In a recent circular, the Ministry of Electronics and Information Technology has made it compulsory for all virtual asset service providers to store the ‘know your customer’ (KYC) details and transaction records of their users for a period of five years. Crypto industry experts have cited this as a positive step towards compliance and user safety on crypto platforms. However, some experts believe that this will lead to an increase in the compliance burden for exchanges.
“These new data storage guidelines will increase the compliance burden for exchanges. The high cost of compliance might lead them to explore new geographies. This will test the resilience of the exchanges that are already battling with low trade volumes, as well as the shadow ban on banking and payment services,” says Sharat Chandra, vice president, research and strategy, EarthID, a Blockchain platform.
Saikat Dutta, Strategic advisor, The Dialogue, a public policy think tank, however, feels that the stated objective of CERT-In’s recent directive is to bridge the gap in cyber incidence analyses by having access to more information and data to enhance cyber security.
“The guidelines mandate service providers (VPS, VPN etc.), intermediaries, data centres and body corporate to synchronise ICT system clocks, retain user data for five years, and report cyber incidents. In addition, it mandates that the virtual asset service providers, virtual asset exchange providers, and custodian wallet providers mandatorily maintain all KYC information for five years,” he says.
Importantly, the recent rule is only relevant to cryptocurrency exchanges that hold custody of the crypto wallets on behalf of their users. In a custodial wallet, you won’t have full control over your funds – nor the ability to sign transactions and manage your private keys for yourself.
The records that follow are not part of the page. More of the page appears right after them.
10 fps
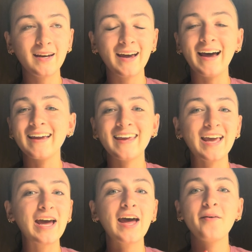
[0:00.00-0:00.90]
I
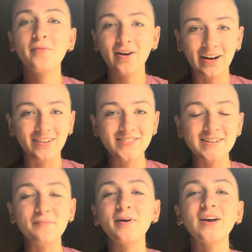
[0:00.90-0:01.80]
can't pronounce
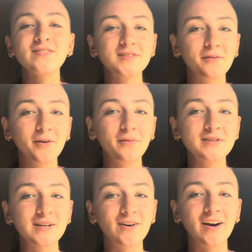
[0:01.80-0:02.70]
it, but if someone wants
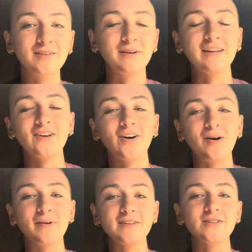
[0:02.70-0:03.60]
to correct me in the
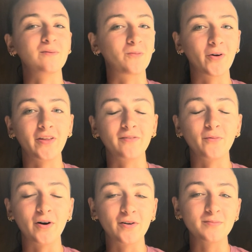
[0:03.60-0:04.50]
comments, you're more than
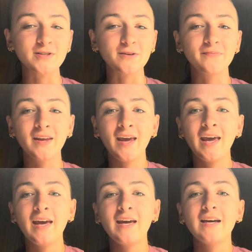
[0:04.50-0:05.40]
welcome to.
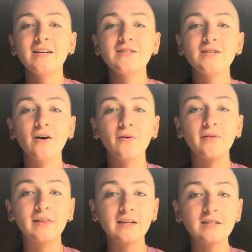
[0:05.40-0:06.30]
So
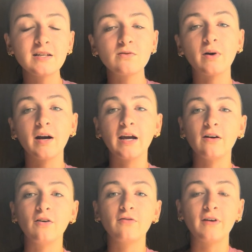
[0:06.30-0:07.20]
this is where
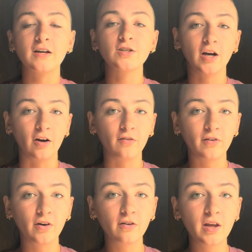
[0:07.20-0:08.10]
it'll affect your
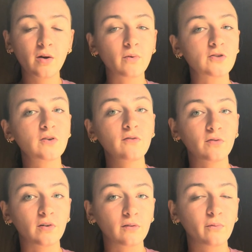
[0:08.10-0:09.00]
alveoli, which
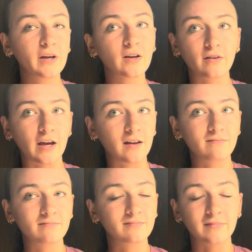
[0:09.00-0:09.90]
we know that
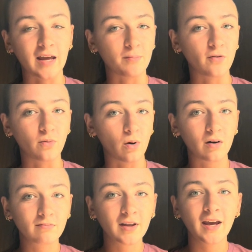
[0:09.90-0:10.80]
name
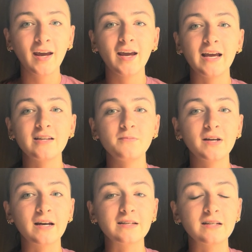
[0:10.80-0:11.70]
before. It's
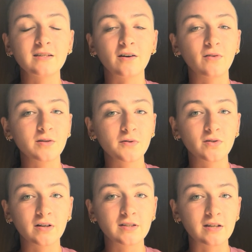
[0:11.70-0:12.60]
because it's our
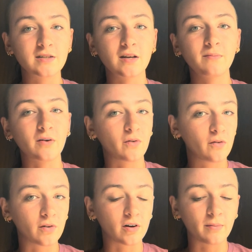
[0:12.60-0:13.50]
respiratory system and
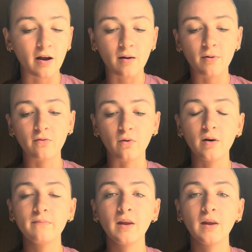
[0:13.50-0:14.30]
we've learned about it before.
Dileep Seinberg, founder and CEO, MuffinPay, a bill payment and utility token services, says that this move “indicates that the government is positive on crypto, and that it needs better measures of control and regulations similar to the ones in place for mutual funds, stock and bonds”.
“This should be motivating the share market investors who look for new avenues for investment,” he says.
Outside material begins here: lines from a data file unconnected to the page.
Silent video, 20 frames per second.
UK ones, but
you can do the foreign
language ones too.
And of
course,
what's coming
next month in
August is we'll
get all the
Dutta explained that this directive has multiple market-level implications. The first would be that as entities are pushed to connect their ICT systems with the Network Time Protocol (NTP) Server of the National Informatics Centre (NIC), or National Physical Laboratory (NPL), this would impact the service providers, which might disrupt services and hinder incident response. Second, mandating metadata retention from VPN service providers might compromise its trust quotient, thus impacting its business. In addition, compromising VPN would also impact Indian operations businesses which use VPN.
Moreover, the KYC requirement is broad, and could impact the operations of cloud service providers.
“The customer information sought under this requirement is sensitive and could deter consumers from availing the cloud services. As India’s cloud market is growing and we are looking at India to be a global hub of cloud computing, it is imperative that we refrain from placing additional burdens which may not help CERT-In achieve its objectives, while at the same time, it might affect the growth of cloud in India,” Dutta adds.
Gaurav Mehta, founder of Catax, a crypto taxation, auditing, and forensics start-up said that it will assist the FIU (Financial Intelligence Unit), CBDT (Central Board of Direct Taxes), NATGRID (National Intelligence Grid), and other law enforcement agencies in achieving their objectives more quickly by assisting them in gathering detailed information about crypto investments, wallets, money laundering, evasion, and other illicit activities conducted previously.